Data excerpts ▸
*****
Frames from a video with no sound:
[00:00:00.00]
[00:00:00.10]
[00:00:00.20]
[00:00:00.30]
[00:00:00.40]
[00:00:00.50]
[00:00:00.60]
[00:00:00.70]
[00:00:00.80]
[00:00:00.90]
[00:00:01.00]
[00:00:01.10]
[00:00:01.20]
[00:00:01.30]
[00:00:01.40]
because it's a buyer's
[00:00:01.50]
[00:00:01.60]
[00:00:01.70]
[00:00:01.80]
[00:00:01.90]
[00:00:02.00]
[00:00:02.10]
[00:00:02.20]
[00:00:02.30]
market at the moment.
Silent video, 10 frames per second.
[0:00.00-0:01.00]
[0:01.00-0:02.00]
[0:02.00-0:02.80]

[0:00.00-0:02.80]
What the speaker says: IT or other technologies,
*****
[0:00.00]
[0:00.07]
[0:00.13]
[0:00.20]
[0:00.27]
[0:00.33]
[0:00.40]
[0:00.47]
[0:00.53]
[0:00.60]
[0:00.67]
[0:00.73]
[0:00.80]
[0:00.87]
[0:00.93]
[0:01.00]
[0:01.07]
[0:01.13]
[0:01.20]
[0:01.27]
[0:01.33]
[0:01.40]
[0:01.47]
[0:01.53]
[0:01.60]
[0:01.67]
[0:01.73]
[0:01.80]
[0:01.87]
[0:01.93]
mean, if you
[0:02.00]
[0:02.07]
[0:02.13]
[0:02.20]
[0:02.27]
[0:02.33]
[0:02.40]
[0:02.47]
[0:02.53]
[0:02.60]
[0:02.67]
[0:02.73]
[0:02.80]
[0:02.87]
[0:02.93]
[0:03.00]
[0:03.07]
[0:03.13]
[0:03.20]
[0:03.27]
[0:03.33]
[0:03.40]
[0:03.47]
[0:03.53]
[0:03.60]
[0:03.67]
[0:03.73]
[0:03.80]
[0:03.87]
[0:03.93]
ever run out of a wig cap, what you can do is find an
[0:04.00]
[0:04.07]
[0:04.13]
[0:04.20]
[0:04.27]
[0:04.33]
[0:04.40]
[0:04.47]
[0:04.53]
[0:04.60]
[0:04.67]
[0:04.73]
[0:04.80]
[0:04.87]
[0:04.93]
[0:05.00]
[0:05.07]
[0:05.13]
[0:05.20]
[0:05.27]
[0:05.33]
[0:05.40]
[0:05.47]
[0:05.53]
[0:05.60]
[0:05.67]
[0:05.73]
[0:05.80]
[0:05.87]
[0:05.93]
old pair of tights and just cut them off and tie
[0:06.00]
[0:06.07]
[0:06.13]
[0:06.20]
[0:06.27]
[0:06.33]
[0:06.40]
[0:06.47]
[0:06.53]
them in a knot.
*****
EXERCISE OBJECTIVE ▸ Find "video" in the preceding records. Copy each line that holds it.

EXPECTED ANSWER ▸
Frames from a video with no sound:
Silent video, 10 frames per second.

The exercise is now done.